FLAADS (L) – conjunto composto pela versão terrestre do Sea Septor e seus lançadores, sistema montado sobre plataforma móvel. (Imagem: MBDA)

Como reação às noticias de possível fornecimento russo de aviões de combate Sukhoi Su-24M2 Fencer para a Argentina, o governo do Reino Unido dá sinais de preocupação e prepara uma resposta mediante envio de reforços militares para as Ilhas Malvinas (ou Falklands), arquipélago do Atlântico Sul dominado pelo britânicos e reivindicado pelo governo de Buenos Aires.

Atualmente, as Forças Armadas do Reino Unido mantêm quatro aviões de combate Typhoon da Real Força Aérea do Reino Unido (RAF), baterias de mísseis superfície-ar MBDA Rapier e cerca de 1.200 soldados na região, efetivo apoiado por navios da Marinha Real (Royal Navy) que fazem visitas frequentes ao longo do ano.

Reforçando o dispositivo baseado em terra para defesa antiaérea implantado, os britânicos pretendem levar sistemas mais modernos para as ilhas.

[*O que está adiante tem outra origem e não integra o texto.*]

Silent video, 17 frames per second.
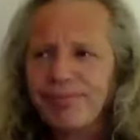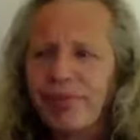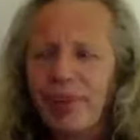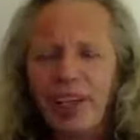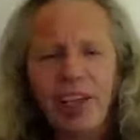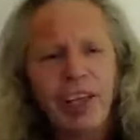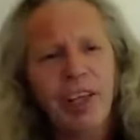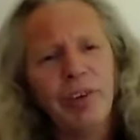
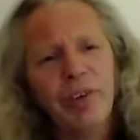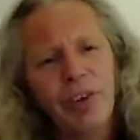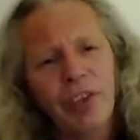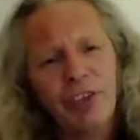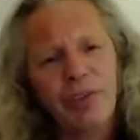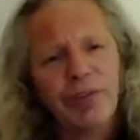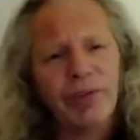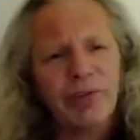
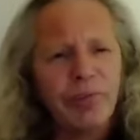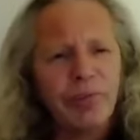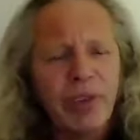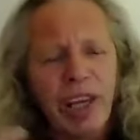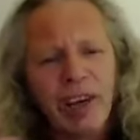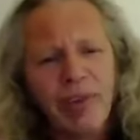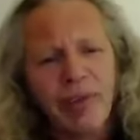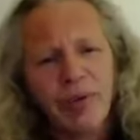hearing
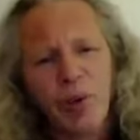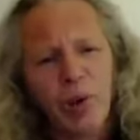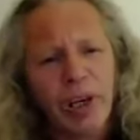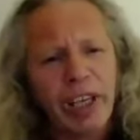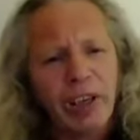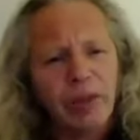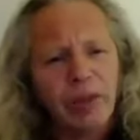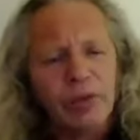from
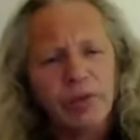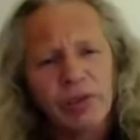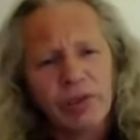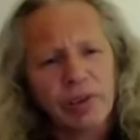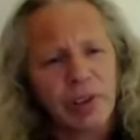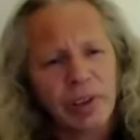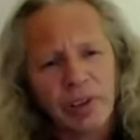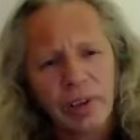everyone
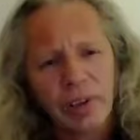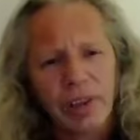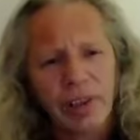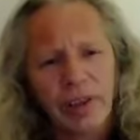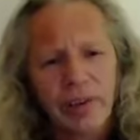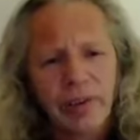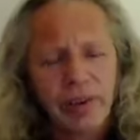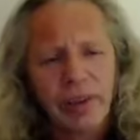else. And
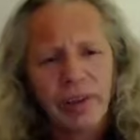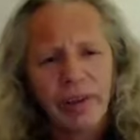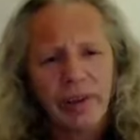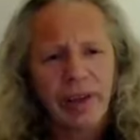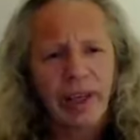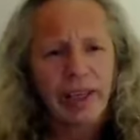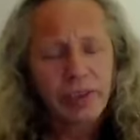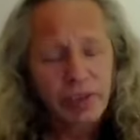I think
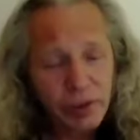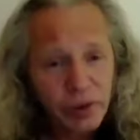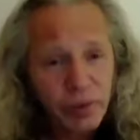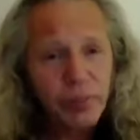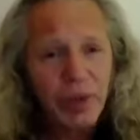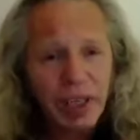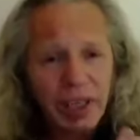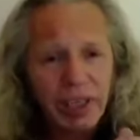that's
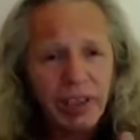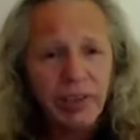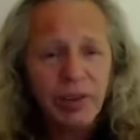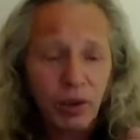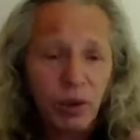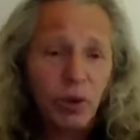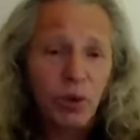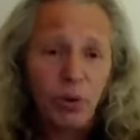the main
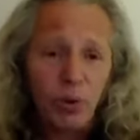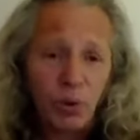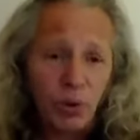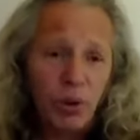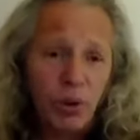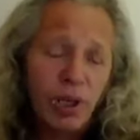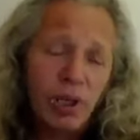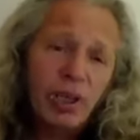
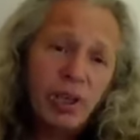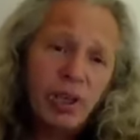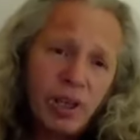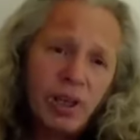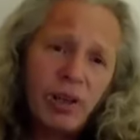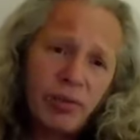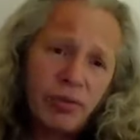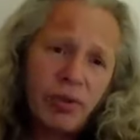core
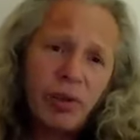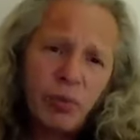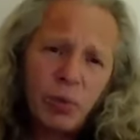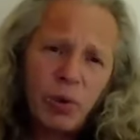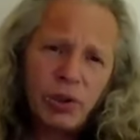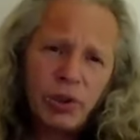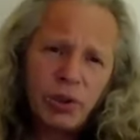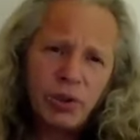of
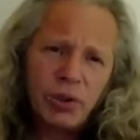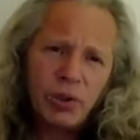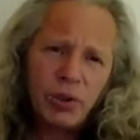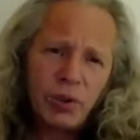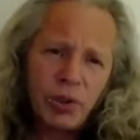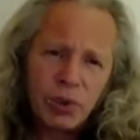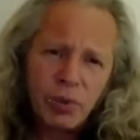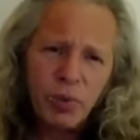what you
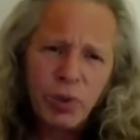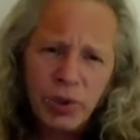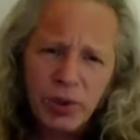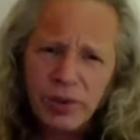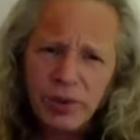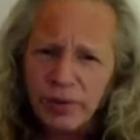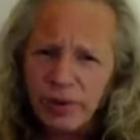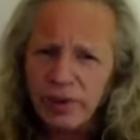do. And it's one
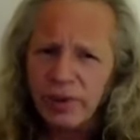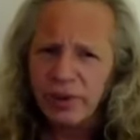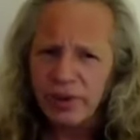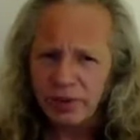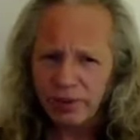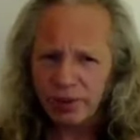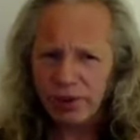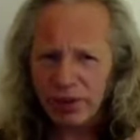of the
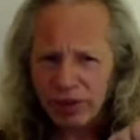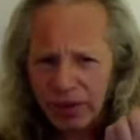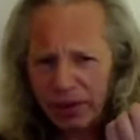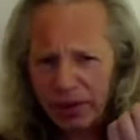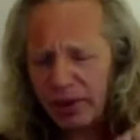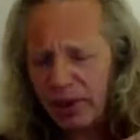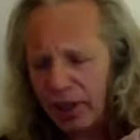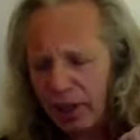
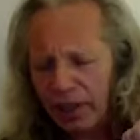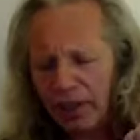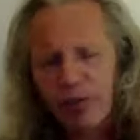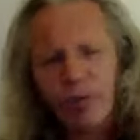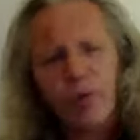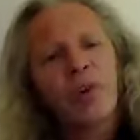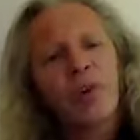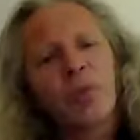reasons,
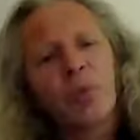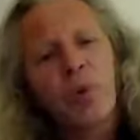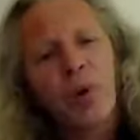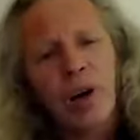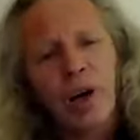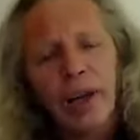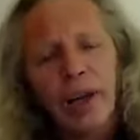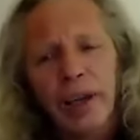Yvonne, of
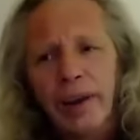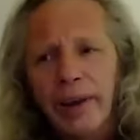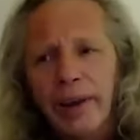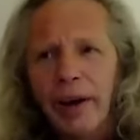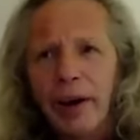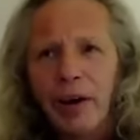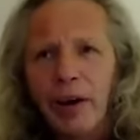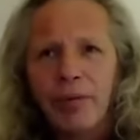why
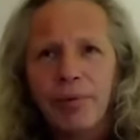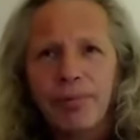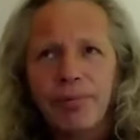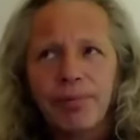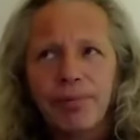I've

O pacote de reforço inclui o Sistema de Batalha, Comando, Controle, Comunicações, Computacional e Inteligência (BMC4I), novos mísseis e radares. O BMC4I, que tem como elemento central o LEAPP (Land Environment Air Picture Provision) da Lockheed Martin UK, atuará em conjunto com o FLAADS (L) – Future Local Area Air Defense System (Land), composto pelos mísseis superfície-ar e seus lançadores. Quanto aos mísseis antiaéreos, fontes do Ministério da Defesa do Reino Unido indicam que serão da versão terrestre do naval Sea Septor da MBDA, os mesmos selecionados para as fragatas Type 23 da Royal Navy e para as novas corvetas da Marinha do Brasil pertencentes à classe Tamandaré. Também fará parte radares de vigilância aérea de múltiplos feixes de ondas SAAB Giraffe.

Soldiers Load a Rapier Missile System During London Olympics Security Exercise
Sistema de defesa antiaérea MBDA Rapier. (Imagem: Britsh Army)

Fontes do MoD não indicaram quando entrarão em serviço, mas indicaram que os planos serão definidos ao longo do deste ano e contratos com os fornecedores assinados em meados de 2016.